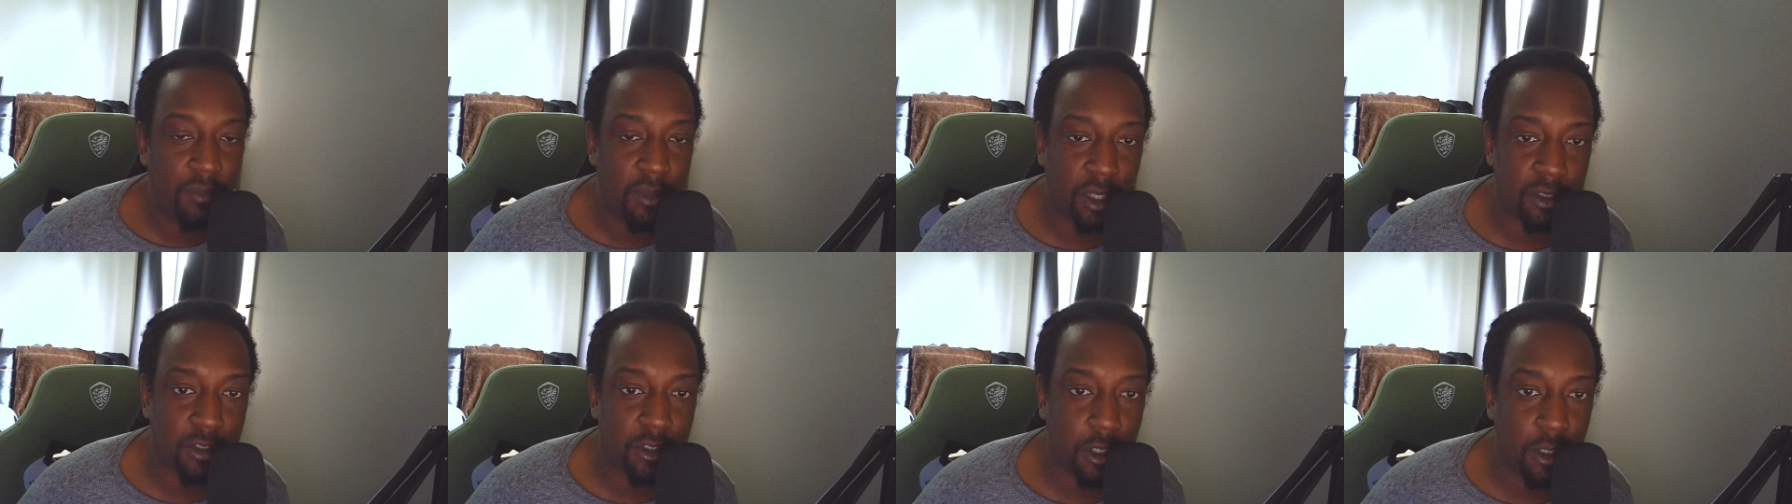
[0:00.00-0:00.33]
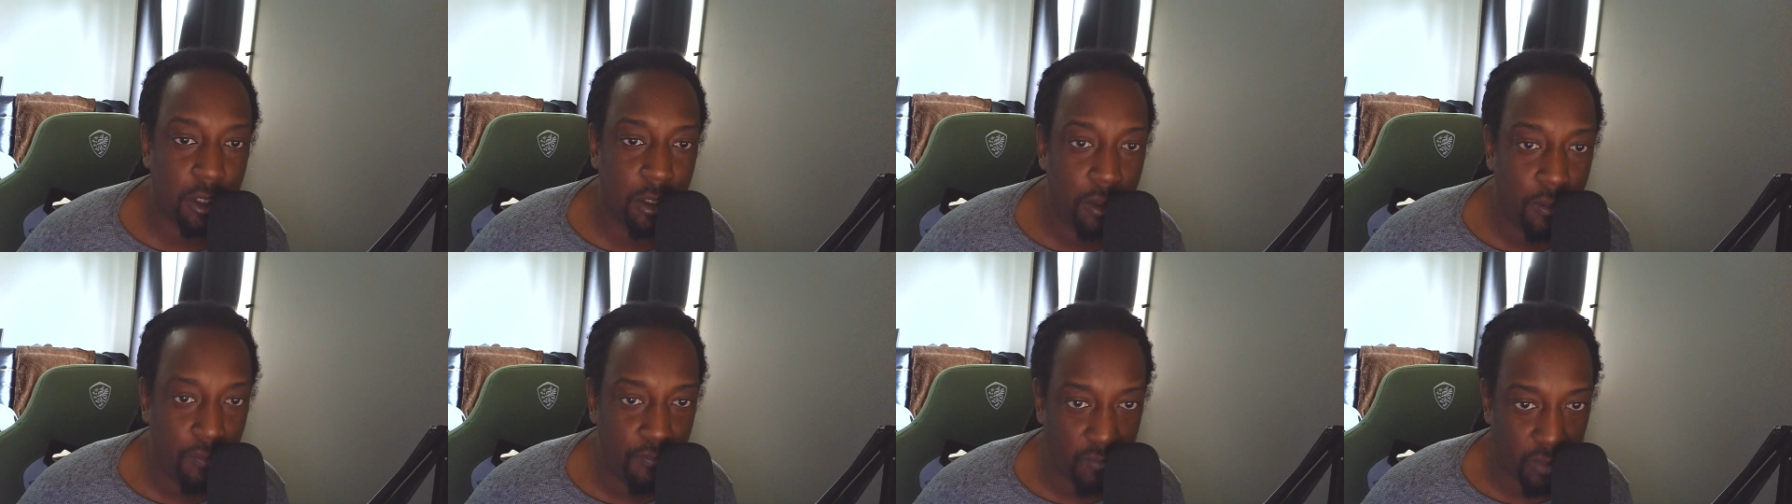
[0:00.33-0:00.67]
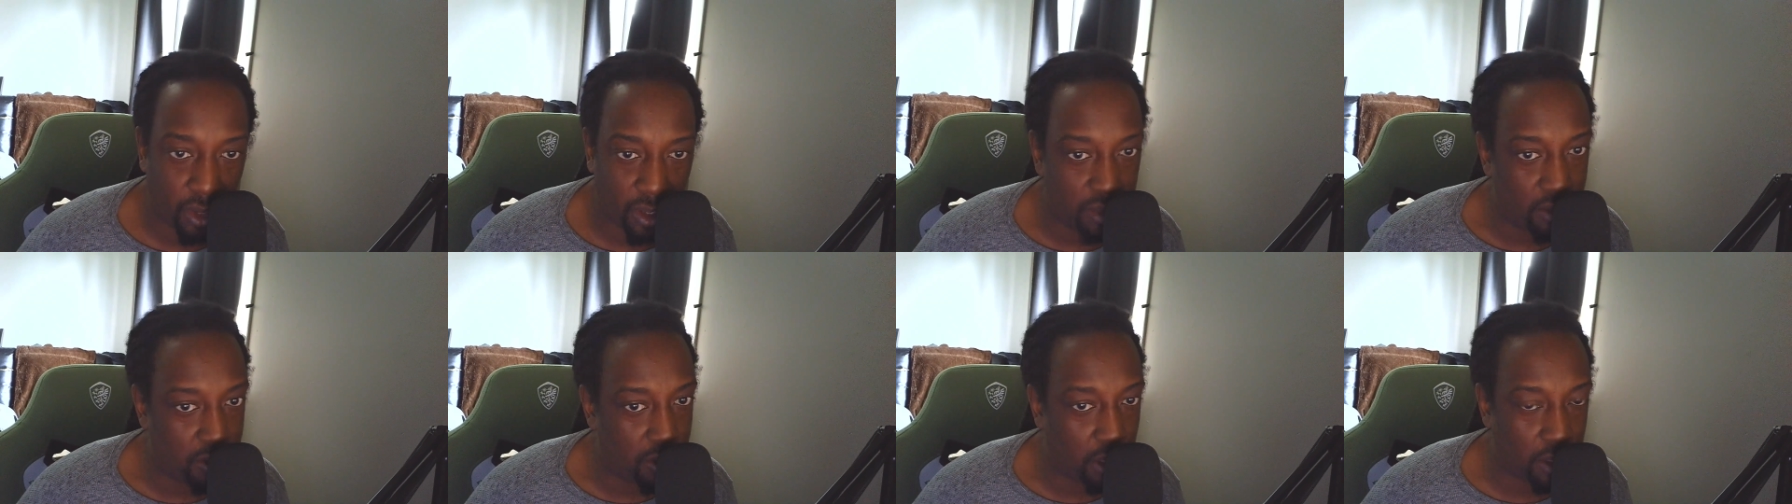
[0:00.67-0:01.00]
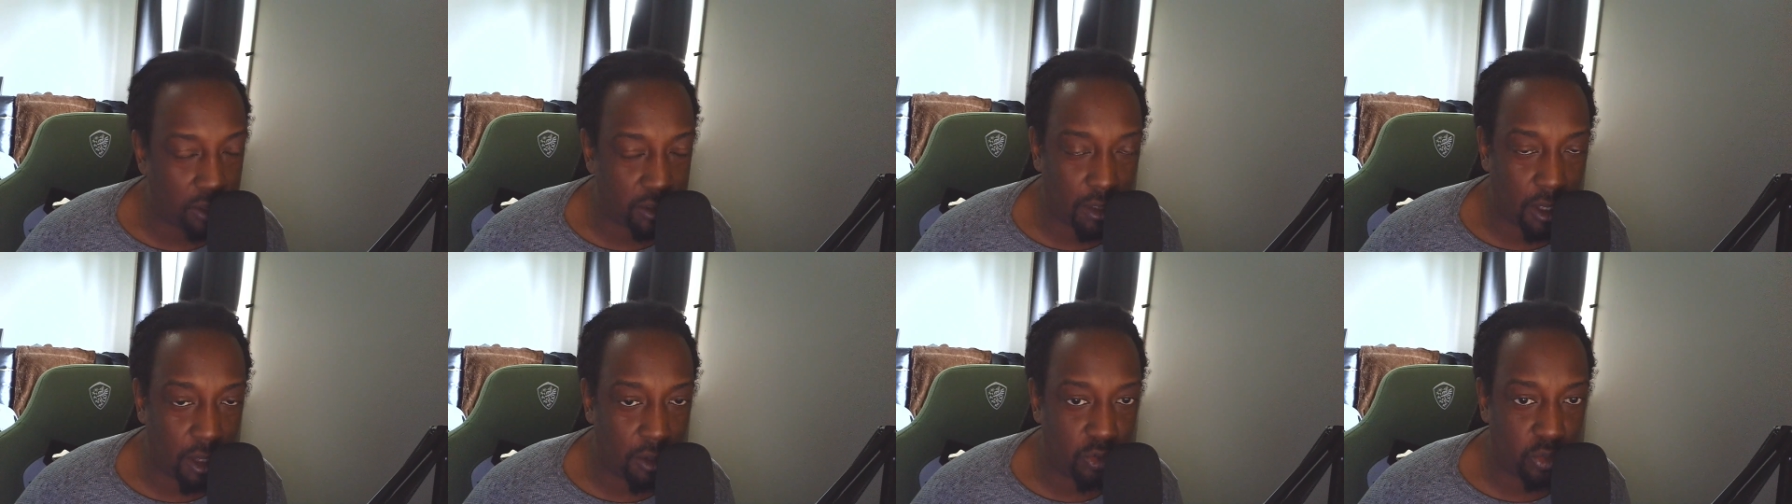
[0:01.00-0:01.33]
That's good.
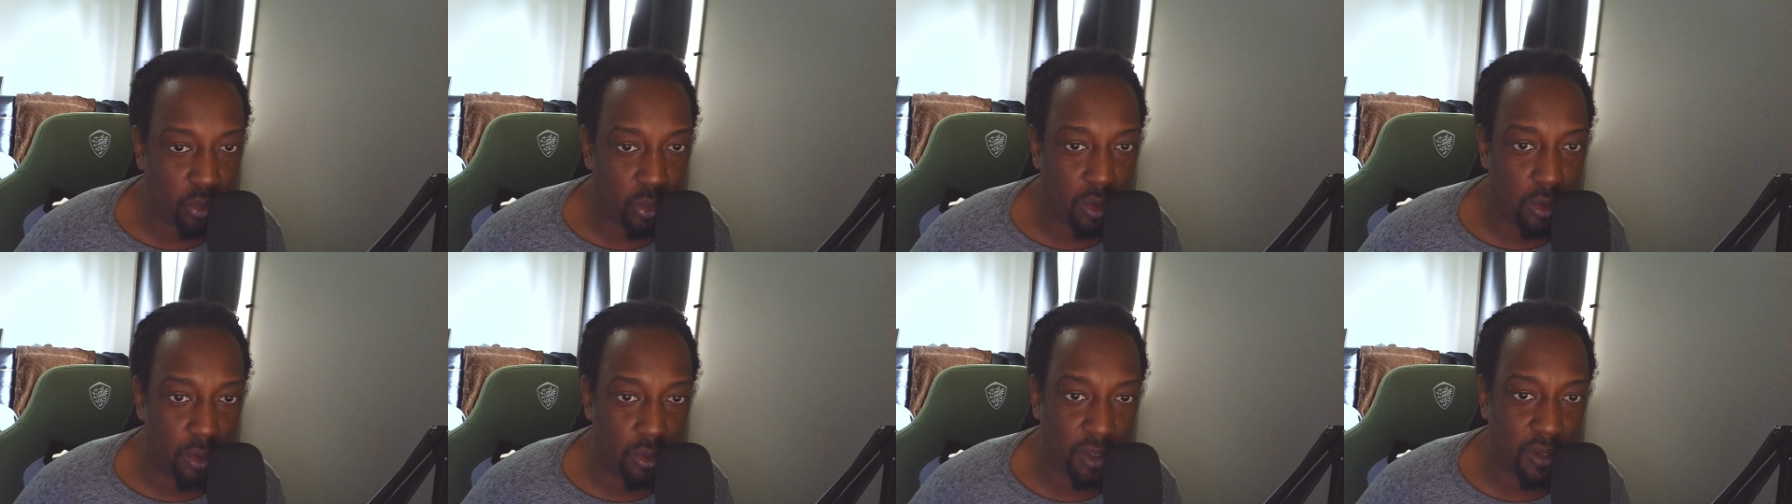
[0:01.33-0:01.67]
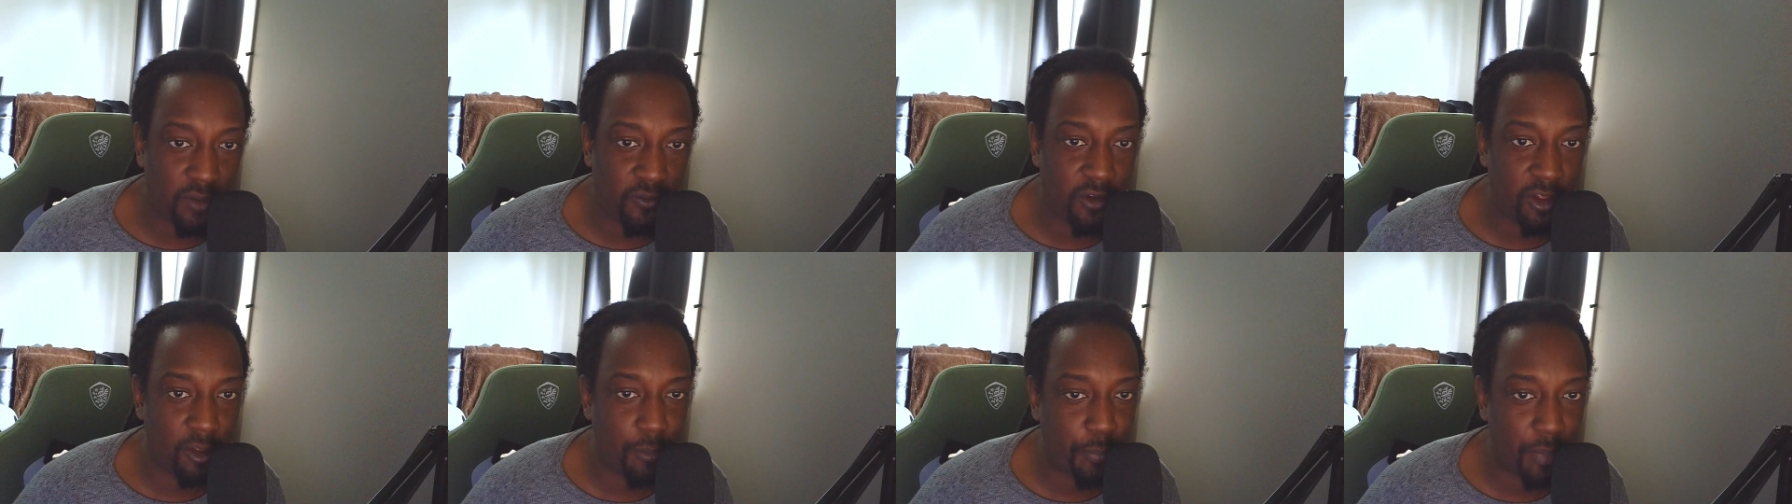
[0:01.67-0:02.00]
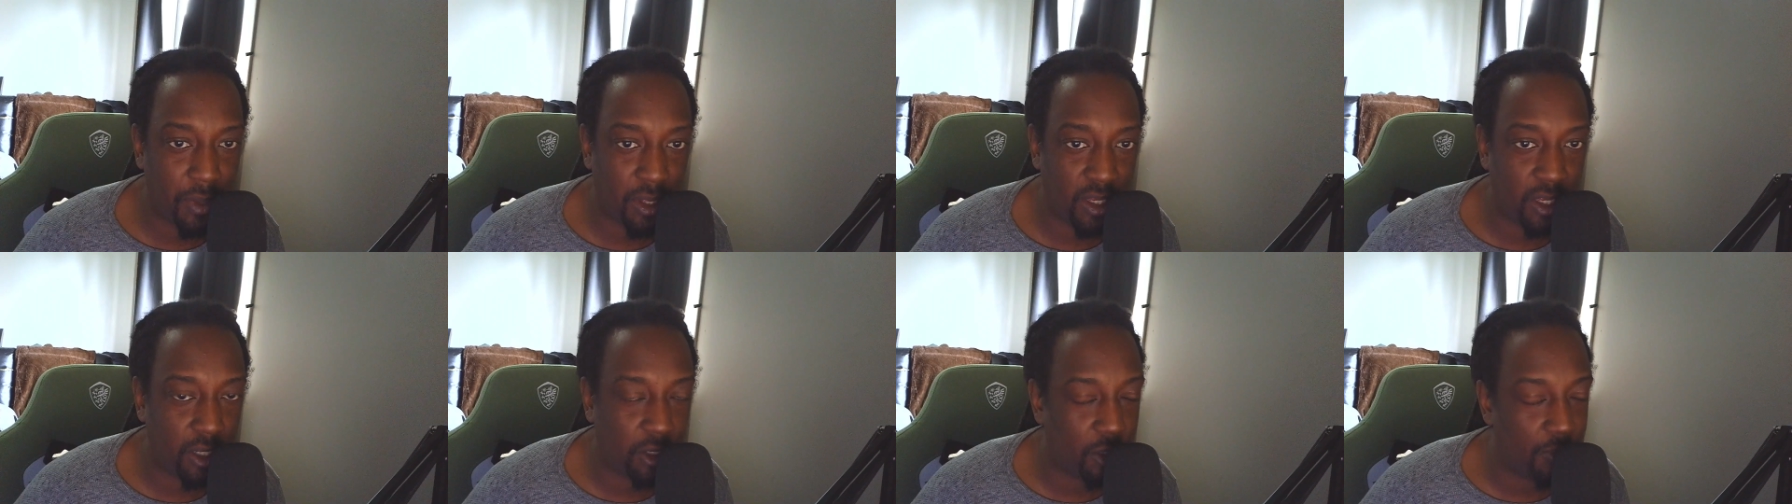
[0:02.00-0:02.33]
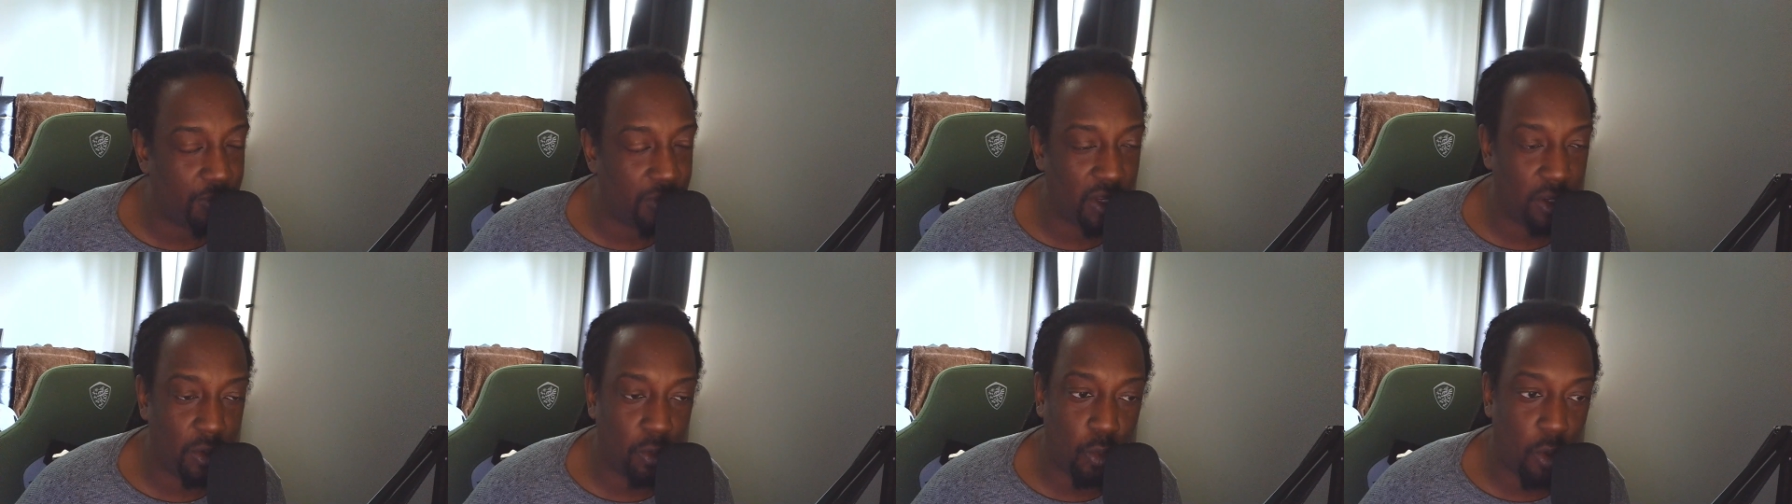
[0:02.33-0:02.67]
As long as we don't give up any, it could
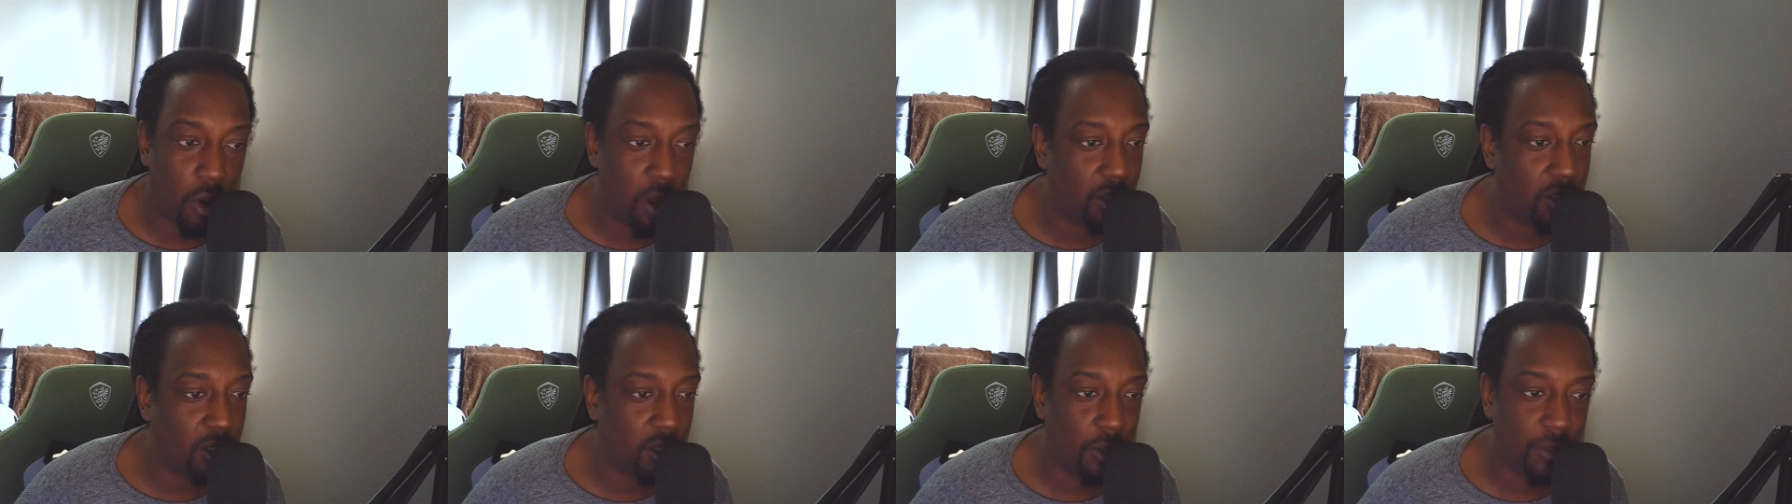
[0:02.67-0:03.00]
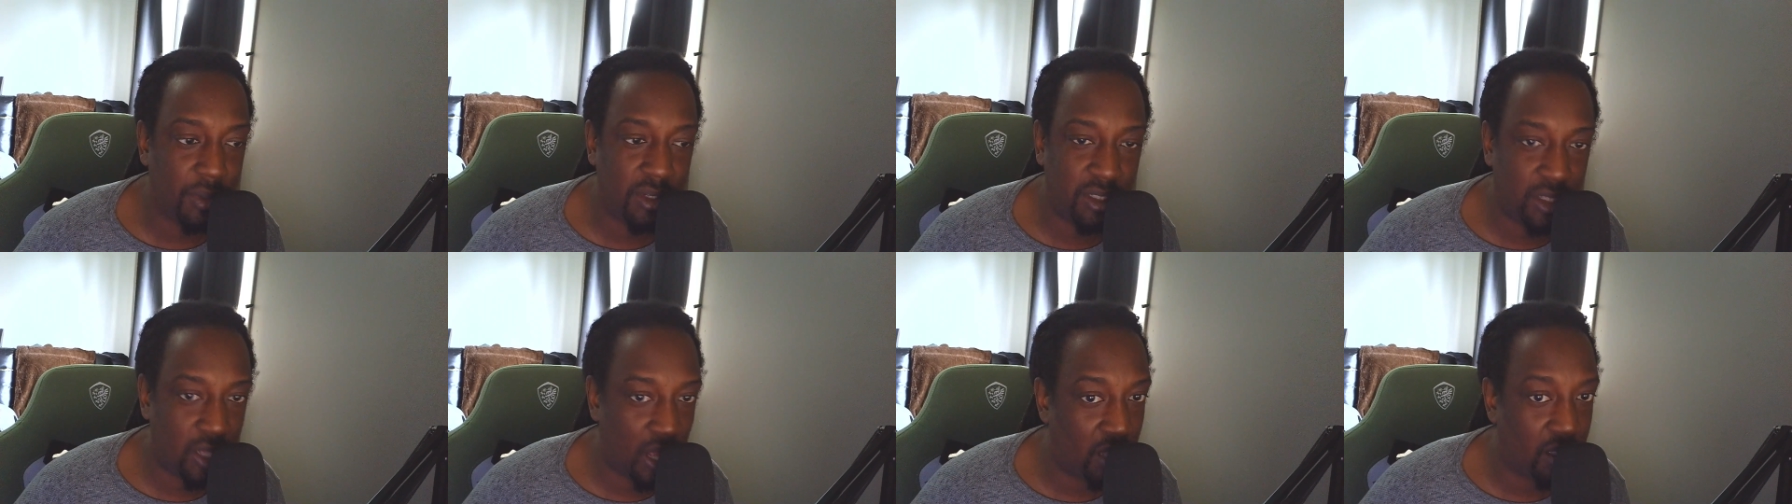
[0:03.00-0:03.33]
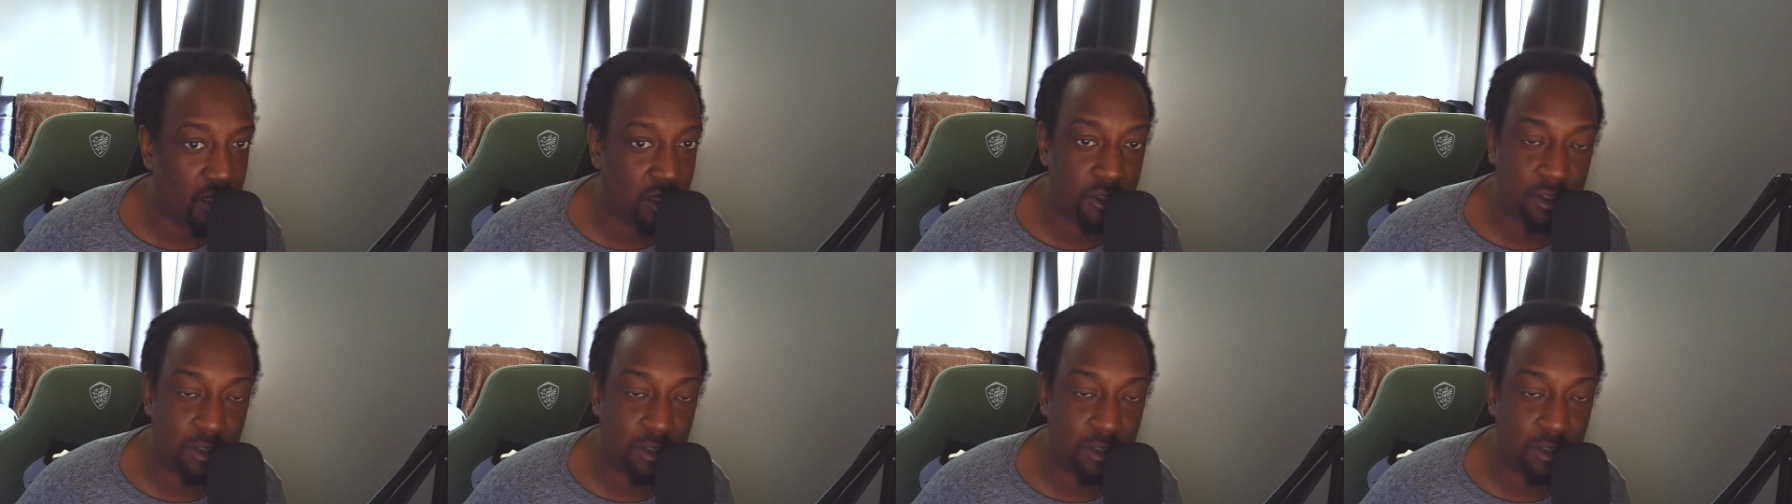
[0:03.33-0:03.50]
be one, it could be 10.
━━━━━━━━
- **Task**: The entries are to be copied exactly, and each image is to be omitted.

- **Your response**:
[0:00.00-0:00.33]
[0:00.33-0:00.67]
[0:00.67-0:01.00]
[0:01.00-0:01.33]
That's good.
[0:01.33-0:01.67]
[0:01.67-0:02.00]
[0:02.00-0:02.33]
[0:02.33-0:02.67]
As long as we don't give up any, it could
[0:02.67-0:03.00]
[0:03.00-0:03.33]
[0:03.33-0:03.50]
be one, it could be 10.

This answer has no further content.